The men’s Catholic fraternity is selling the Greenwood building it has owned since 1988 because it can’t afford to operate the two-story facility with dwindling member participation from the organization.

Members will still be able to play on the Knights’ bowling team and go on golf outings, but the organization can’t maintain its building. So, the Knights of Columbus is done with Bingo and wedding receptions.

“The expenses have gone up pretty naturally, and the income has gone down,” club manager John Dickey said.

The final wedding reception was slated for Saturday in the building’s 450-seat hall. The approximately 23,000-square-foot building on Pushville Road has been for sale since April, and the organization will move out by Friday.

The organization’s income has come mainly from renting the building’s reception hall and selling tickets to weekly dinners and Bingo games. But in recent years, fewer people attended the dinners and the Bingo games have dropped from as many as 150 players years ago to about 20 now.

Electric bills and other buildings costs were using up the money earned from fundraisers, which are intended to cover the organization’s costs and fund charities, Dickey said.

Dickey has been a member of the organization for 28 years, and membership has stayed pretty even, typically around 300 people.

The organization still gets new members, but last year more members died than joined the organization, he said. Membership requirements include being a man age 18 or older and being a practicing Catholic who attends church, communion and confession.

Currently, most of the nearly 300 members don’t attend events and don’t volunteer to tend bar at wedding receptions.

About 10 people volunteer to do most of the work to run the organization and maintain its building, Dickey said.

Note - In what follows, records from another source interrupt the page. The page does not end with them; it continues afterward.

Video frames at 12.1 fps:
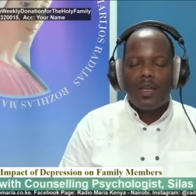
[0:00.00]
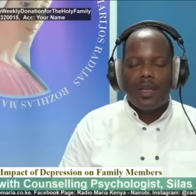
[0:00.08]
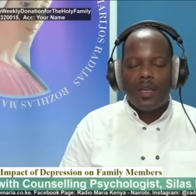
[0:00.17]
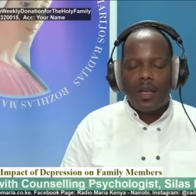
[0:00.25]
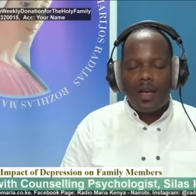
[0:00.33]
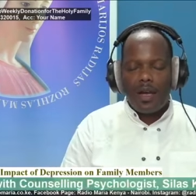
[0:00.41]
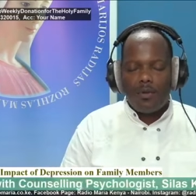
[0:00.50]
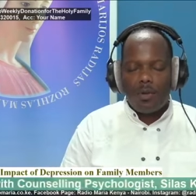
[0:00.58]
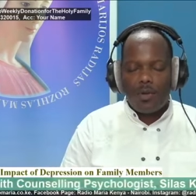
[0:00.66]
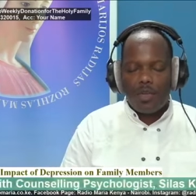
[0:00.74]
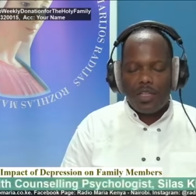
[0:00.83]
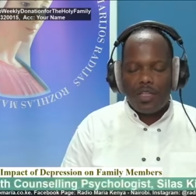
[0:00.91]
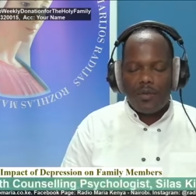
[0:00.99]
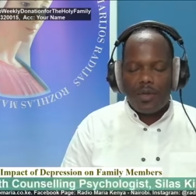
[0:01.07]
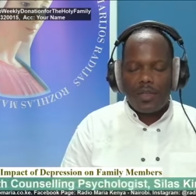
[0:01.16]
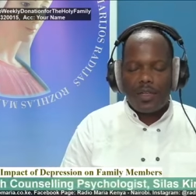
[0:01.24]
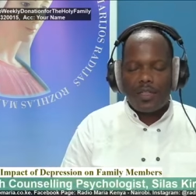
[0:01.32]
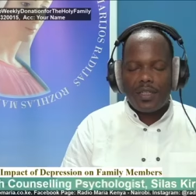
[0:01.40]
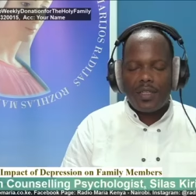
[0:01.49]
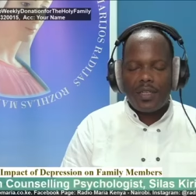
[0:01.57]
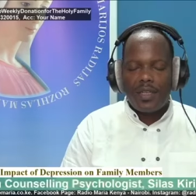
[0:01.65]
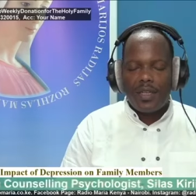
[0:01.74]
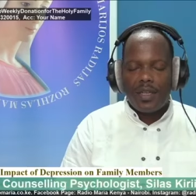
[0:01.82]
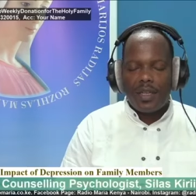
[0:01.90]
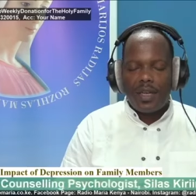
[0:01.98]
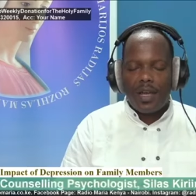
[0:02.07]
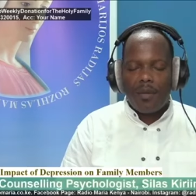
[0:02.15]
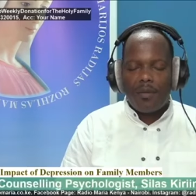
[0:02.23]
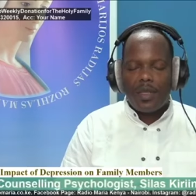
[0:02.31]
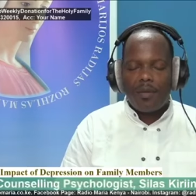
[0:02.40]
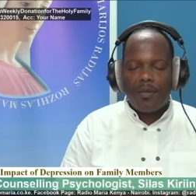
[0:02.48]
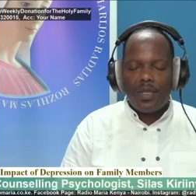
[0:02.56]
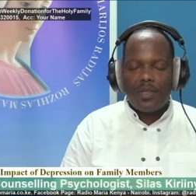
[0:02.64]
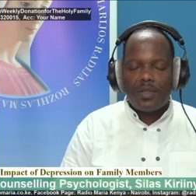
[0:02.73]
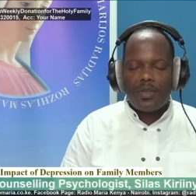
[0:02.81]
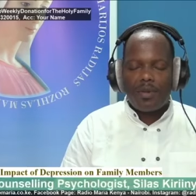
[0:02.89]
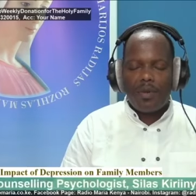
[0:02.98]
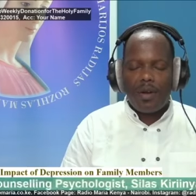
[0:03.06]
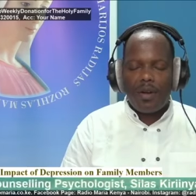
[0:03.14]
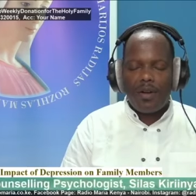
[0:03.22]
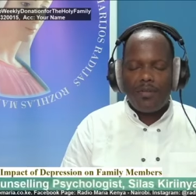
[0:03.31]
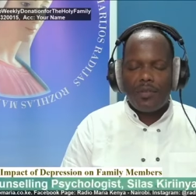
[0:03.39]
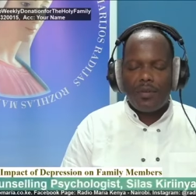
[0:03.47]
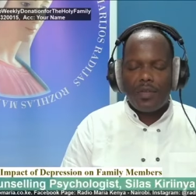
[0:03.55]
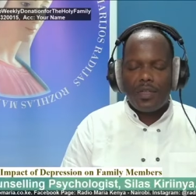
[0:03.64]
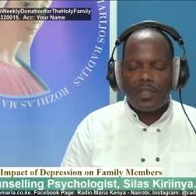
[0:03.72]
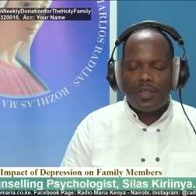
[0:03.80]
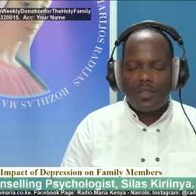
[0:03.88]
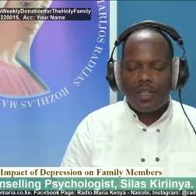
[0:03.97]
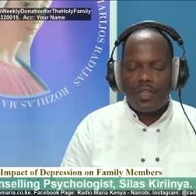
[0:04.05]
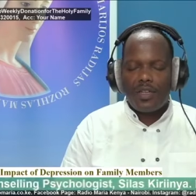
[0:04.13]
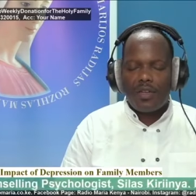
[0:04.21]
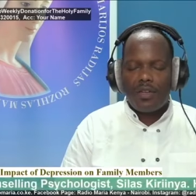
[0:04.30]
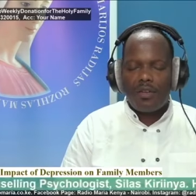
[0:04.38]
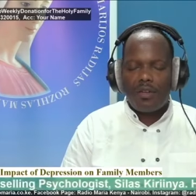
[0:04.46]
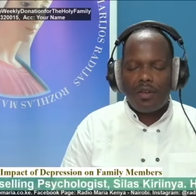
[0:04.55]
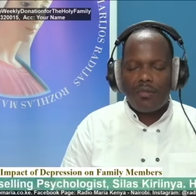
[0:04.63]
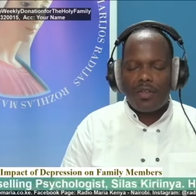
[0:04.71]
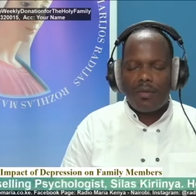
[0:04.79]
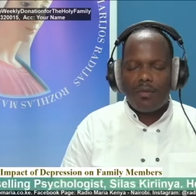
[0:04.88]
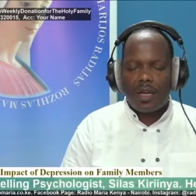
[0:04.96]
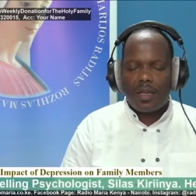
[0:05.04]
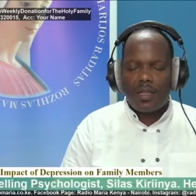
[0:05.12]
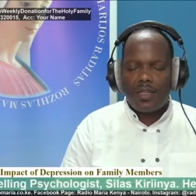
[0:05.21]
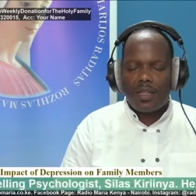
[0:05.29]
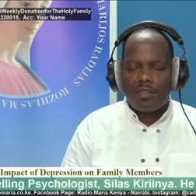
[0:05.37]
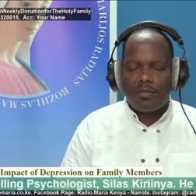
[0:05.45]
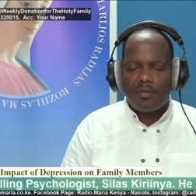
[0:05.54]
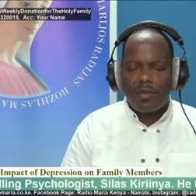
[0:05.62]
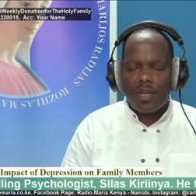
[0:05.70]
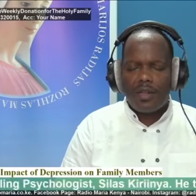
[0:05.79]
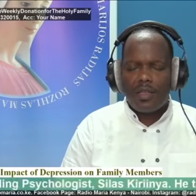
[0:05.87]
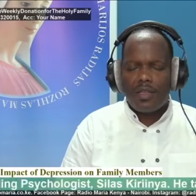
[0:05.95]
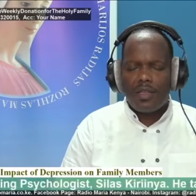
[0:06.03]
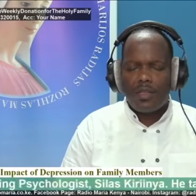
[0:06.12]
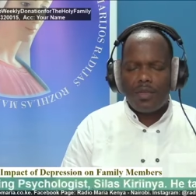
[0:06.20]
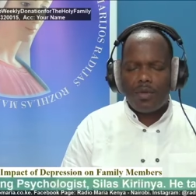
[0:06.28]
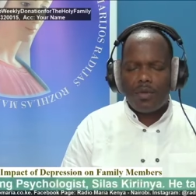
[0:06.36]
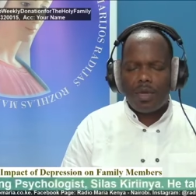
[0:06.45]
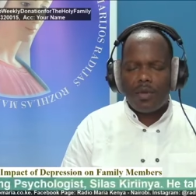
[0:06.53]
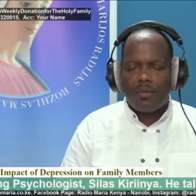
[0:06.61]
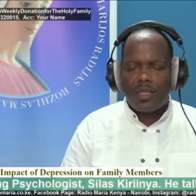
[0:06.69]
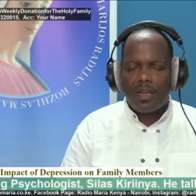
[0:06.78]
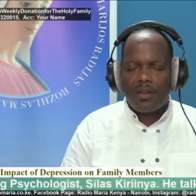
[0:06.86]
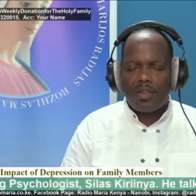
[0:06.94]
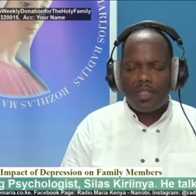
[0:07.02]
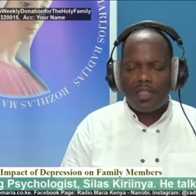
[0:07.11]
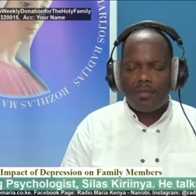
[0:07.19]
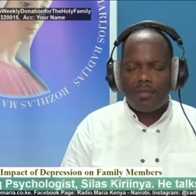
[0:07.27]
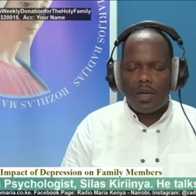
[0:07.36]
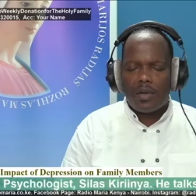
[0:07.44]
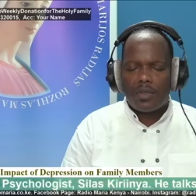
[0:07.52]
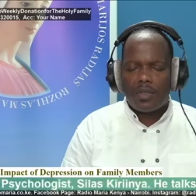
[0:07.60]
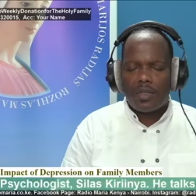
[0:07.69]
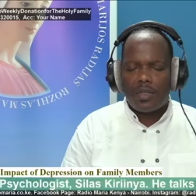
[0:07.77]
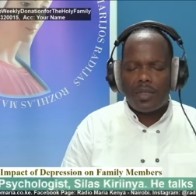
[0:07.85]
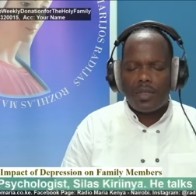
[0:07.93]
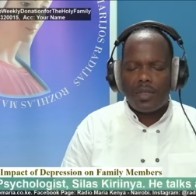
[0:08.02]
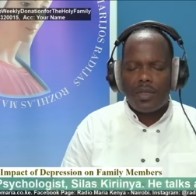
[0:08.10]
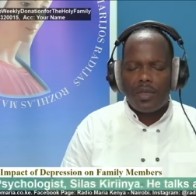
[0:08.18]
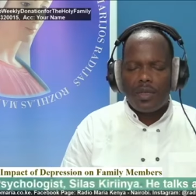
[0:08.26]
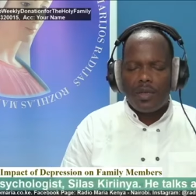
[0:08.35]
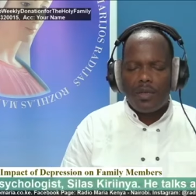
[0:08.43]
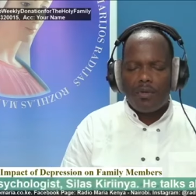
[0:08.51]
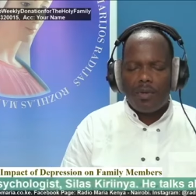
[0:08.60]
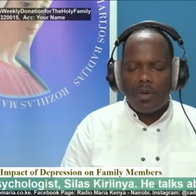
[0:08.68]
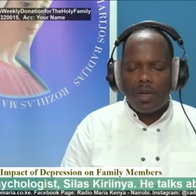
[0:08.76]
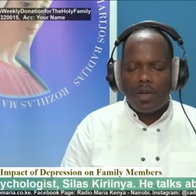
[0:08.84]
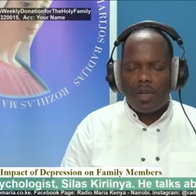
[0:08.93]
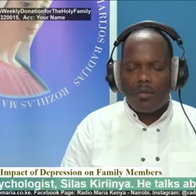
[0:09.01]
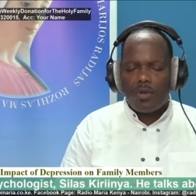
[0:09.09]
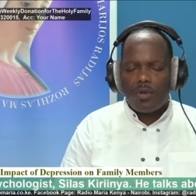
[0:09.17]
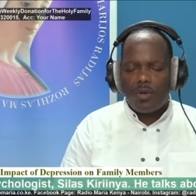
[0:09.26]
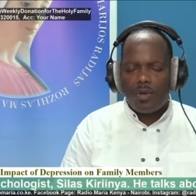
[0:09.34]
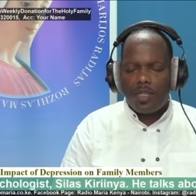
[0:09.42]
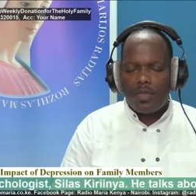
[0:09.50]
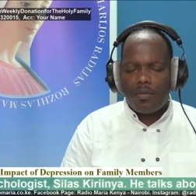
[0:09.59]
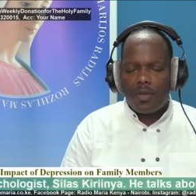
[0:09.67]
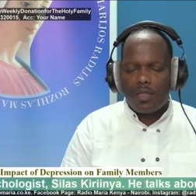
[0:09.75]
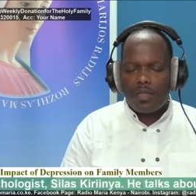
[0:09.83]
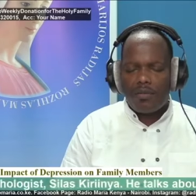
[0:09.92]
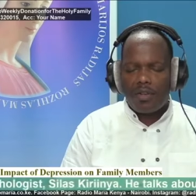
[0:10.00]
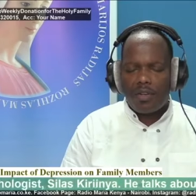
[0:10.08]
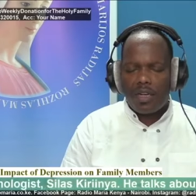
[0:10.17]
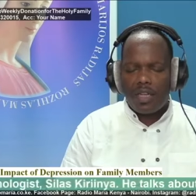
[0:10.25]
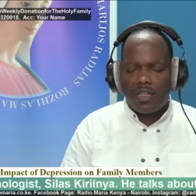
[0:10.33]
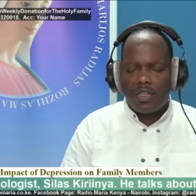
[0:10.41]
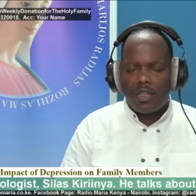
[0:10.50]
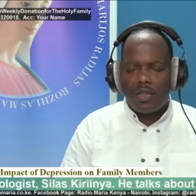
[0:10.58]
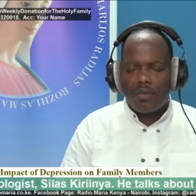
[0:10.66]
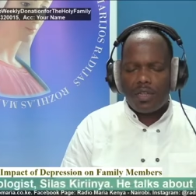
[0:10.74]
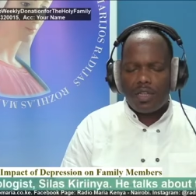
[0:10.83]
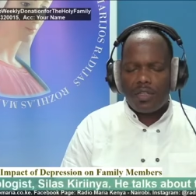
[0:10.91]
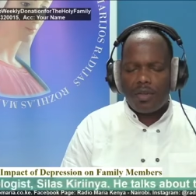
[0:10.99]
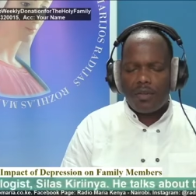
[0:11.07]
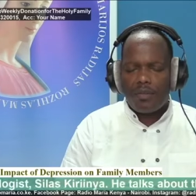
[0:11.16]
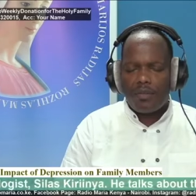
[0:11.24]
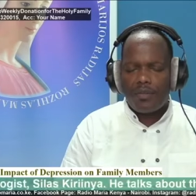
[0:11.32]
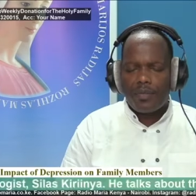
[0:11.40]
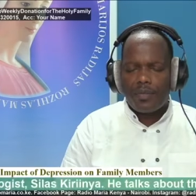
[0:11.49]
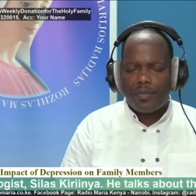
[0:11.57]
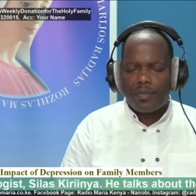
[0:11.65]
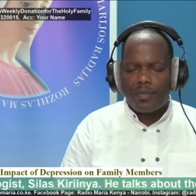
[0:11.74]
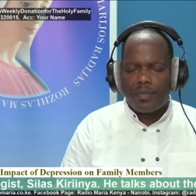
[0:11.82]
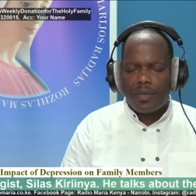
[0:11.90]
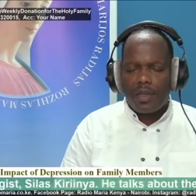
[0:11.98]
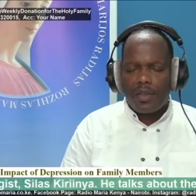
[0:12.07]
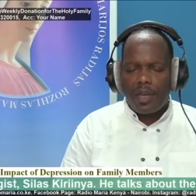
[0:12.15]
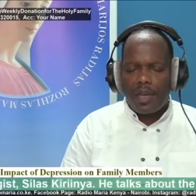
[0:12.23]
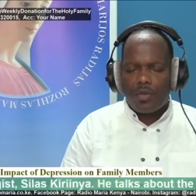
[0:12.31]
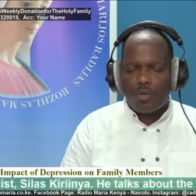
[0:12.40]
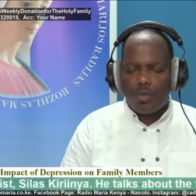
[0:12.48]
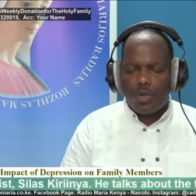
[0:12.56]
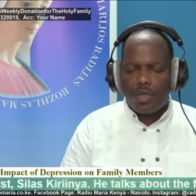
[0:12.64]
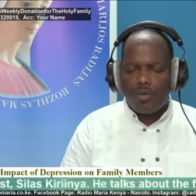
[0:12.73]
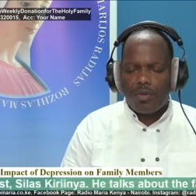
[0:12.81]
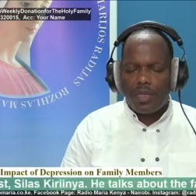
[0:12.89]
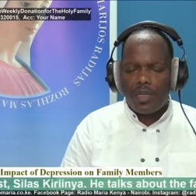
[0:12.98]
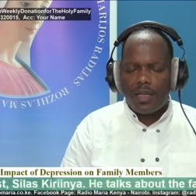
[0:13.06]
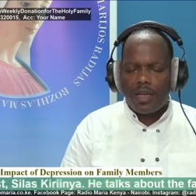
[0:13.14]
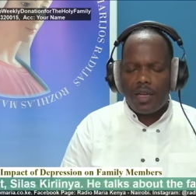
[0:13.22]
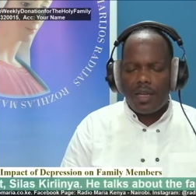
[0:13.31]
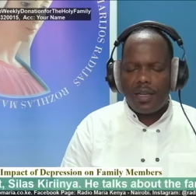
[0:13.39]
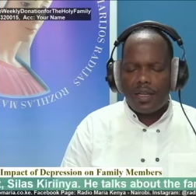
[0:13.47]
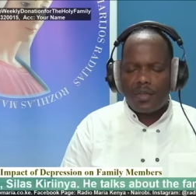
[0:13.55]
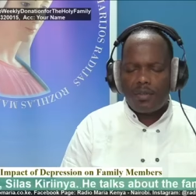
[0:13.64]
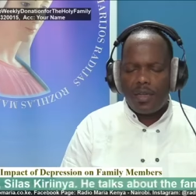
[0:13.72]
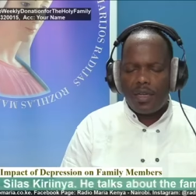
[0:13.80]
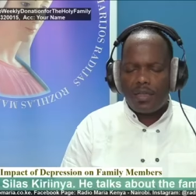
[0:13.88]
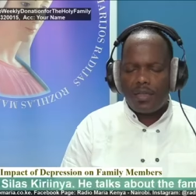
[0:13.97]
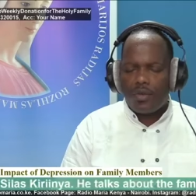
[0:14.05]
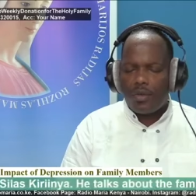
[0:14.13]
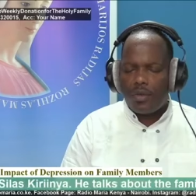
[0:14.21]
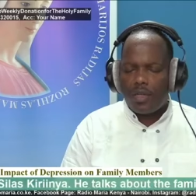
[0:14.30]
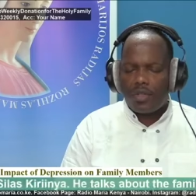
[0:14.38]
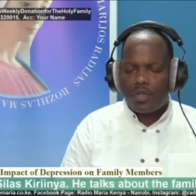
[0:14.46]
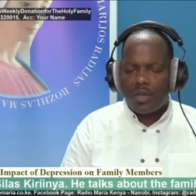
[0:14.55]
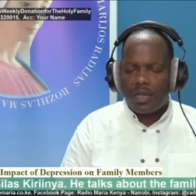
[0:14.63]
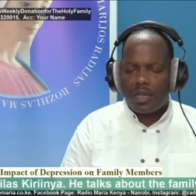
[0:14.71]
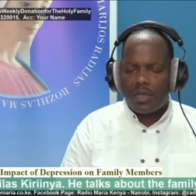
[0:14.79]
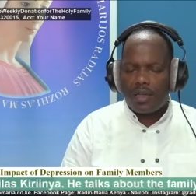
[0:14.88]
Come, Holy Spirit. Come by the means of the powerful intercession of the Immaculate Heart of Mary, your well beloved spouse. We welcome you, Holy Spirit of revelation and wisdom, that what we hear and experience through this talk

Part of the trouble with getting people to participate in group events and club leadership is that more than half of the organization’s members are older than 65, and younger members haven’t gotten involved, he said. Clubs aren’t much of a priority to people anymore, and the younger members already are busy with children’s sports and other activities, he said.

Knights of Columbus members will continue meeting twice a month at Our Lady of the Greenwood Church, and will still have the option to get life insurance, one of the organization’s primary selling points, Dickey said.